■ Task to complete: A word-for-word copy of the data, with no images, is the required answer.

Segment Start: Data shown

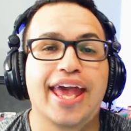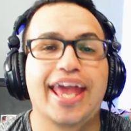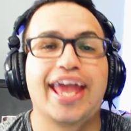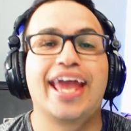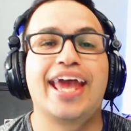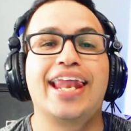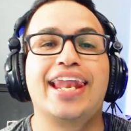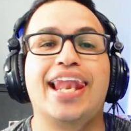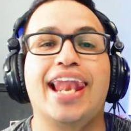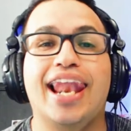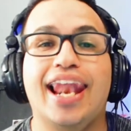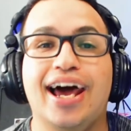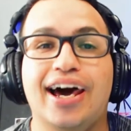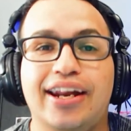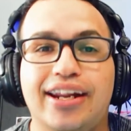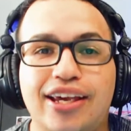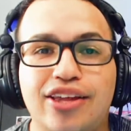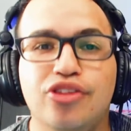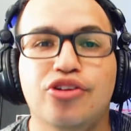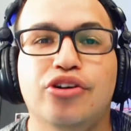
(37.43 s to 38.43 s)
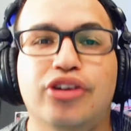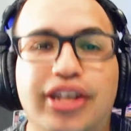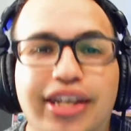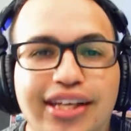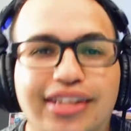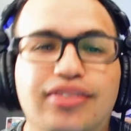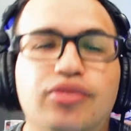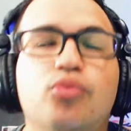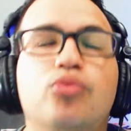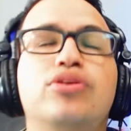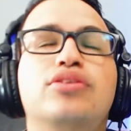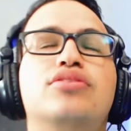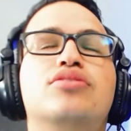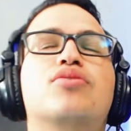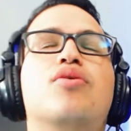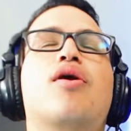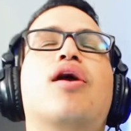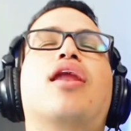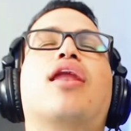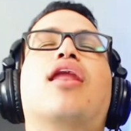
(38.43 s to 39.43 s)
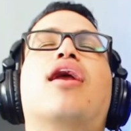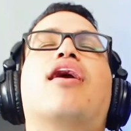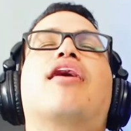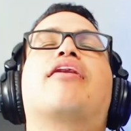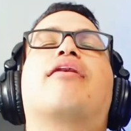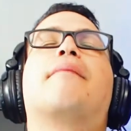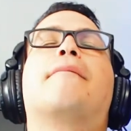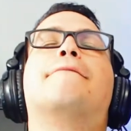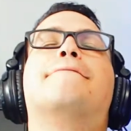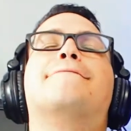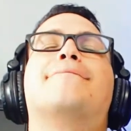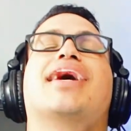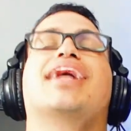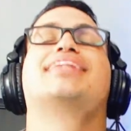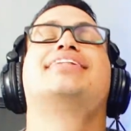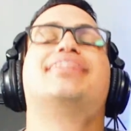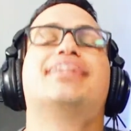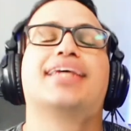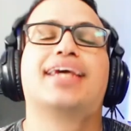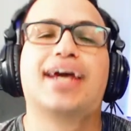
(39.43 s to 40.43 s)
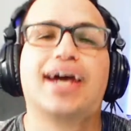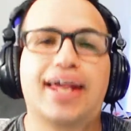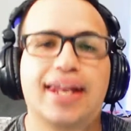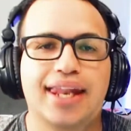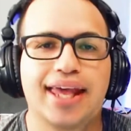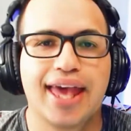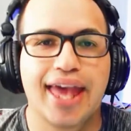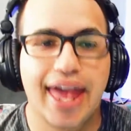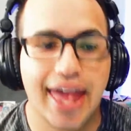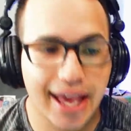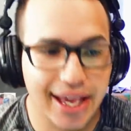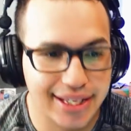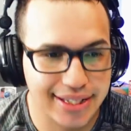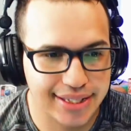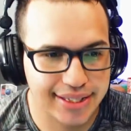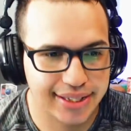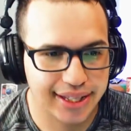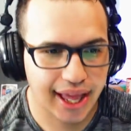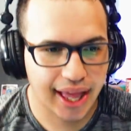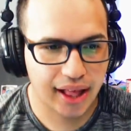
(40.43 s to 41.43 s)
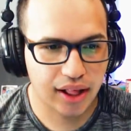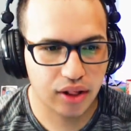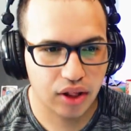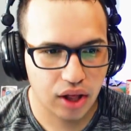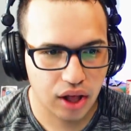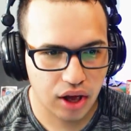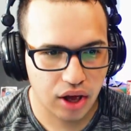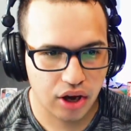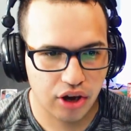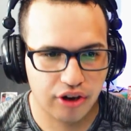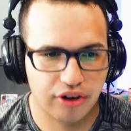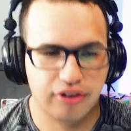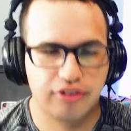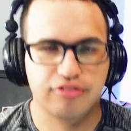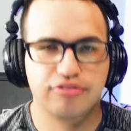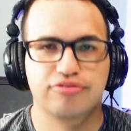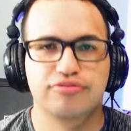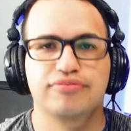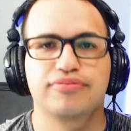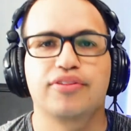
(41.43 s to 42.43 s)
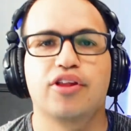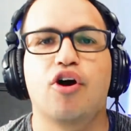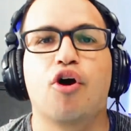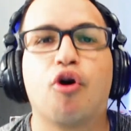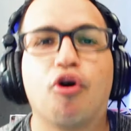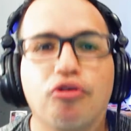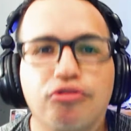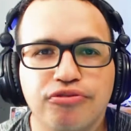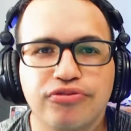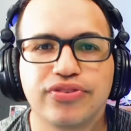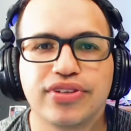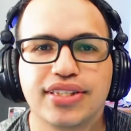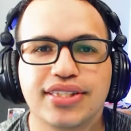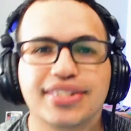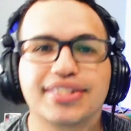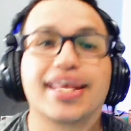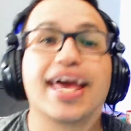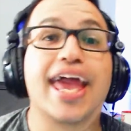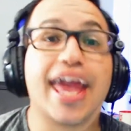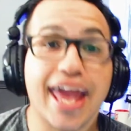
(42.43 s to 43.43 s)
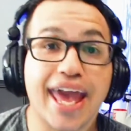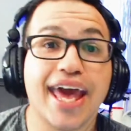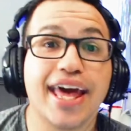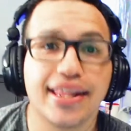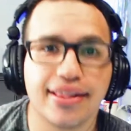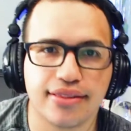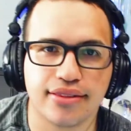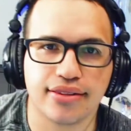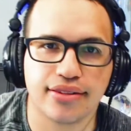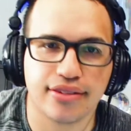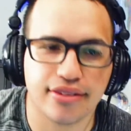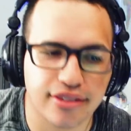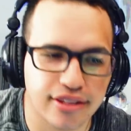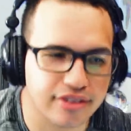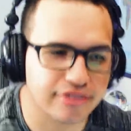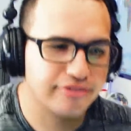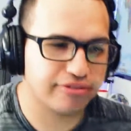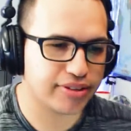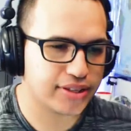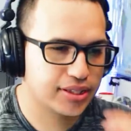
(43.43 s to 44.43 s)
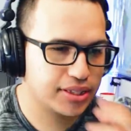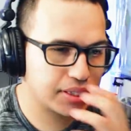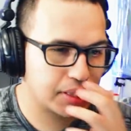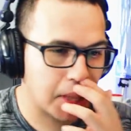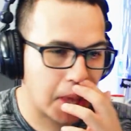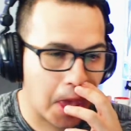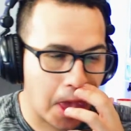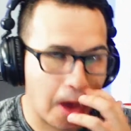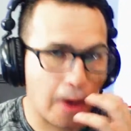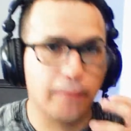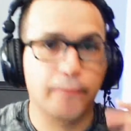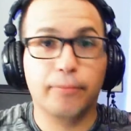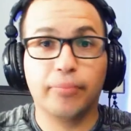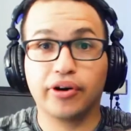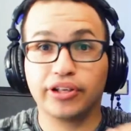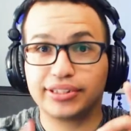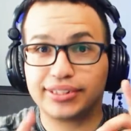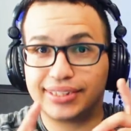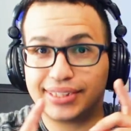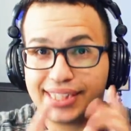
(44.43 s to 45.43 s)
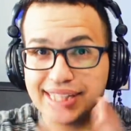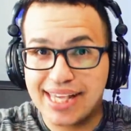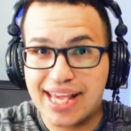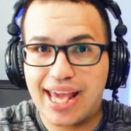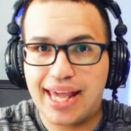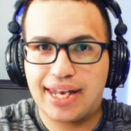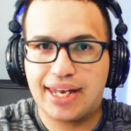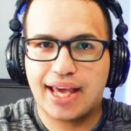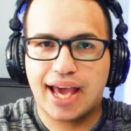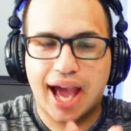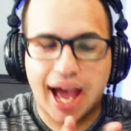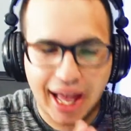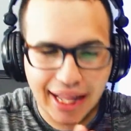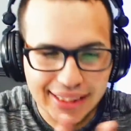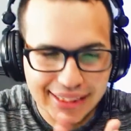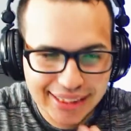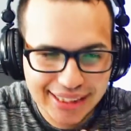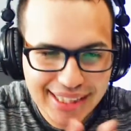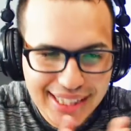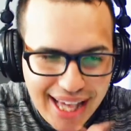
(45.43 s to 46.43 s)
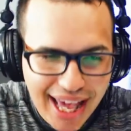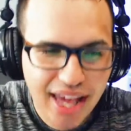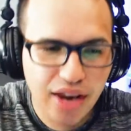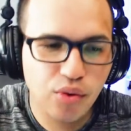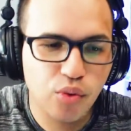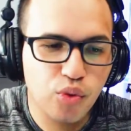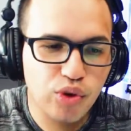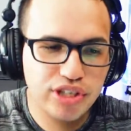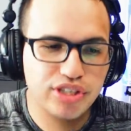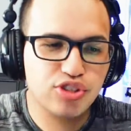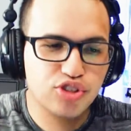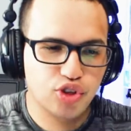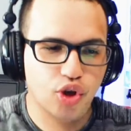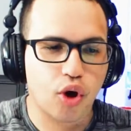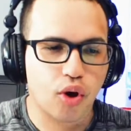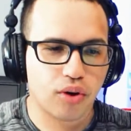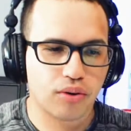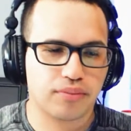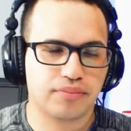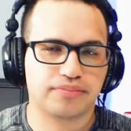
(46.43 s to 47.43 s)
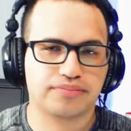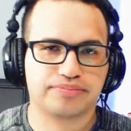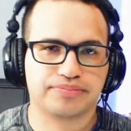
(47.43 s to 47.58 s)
and Laredo Kid. We saw a lot of Mexican style of offense and defense, but at the end we saw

Segment End: Data shown

■ Your response:
(37.43 s to 38.43 s)
(38.43 s to 39.43 s)
(39.43 s to 40.43 s)
(40.43 s to 41.43 s)
(41.43 s to 42.43 s)
(42.43 s to 43.43 s)
(43.43 s to 44.43 s)
(44.43 s to 45.43 s)
(45.43 s to 46.43 s)
(46.43 s to 47.43 s)
(47.43 s to 47.58 s)
and Laredo Kid. We saw a lot of Mexican style of offense and defense, but at the end we saw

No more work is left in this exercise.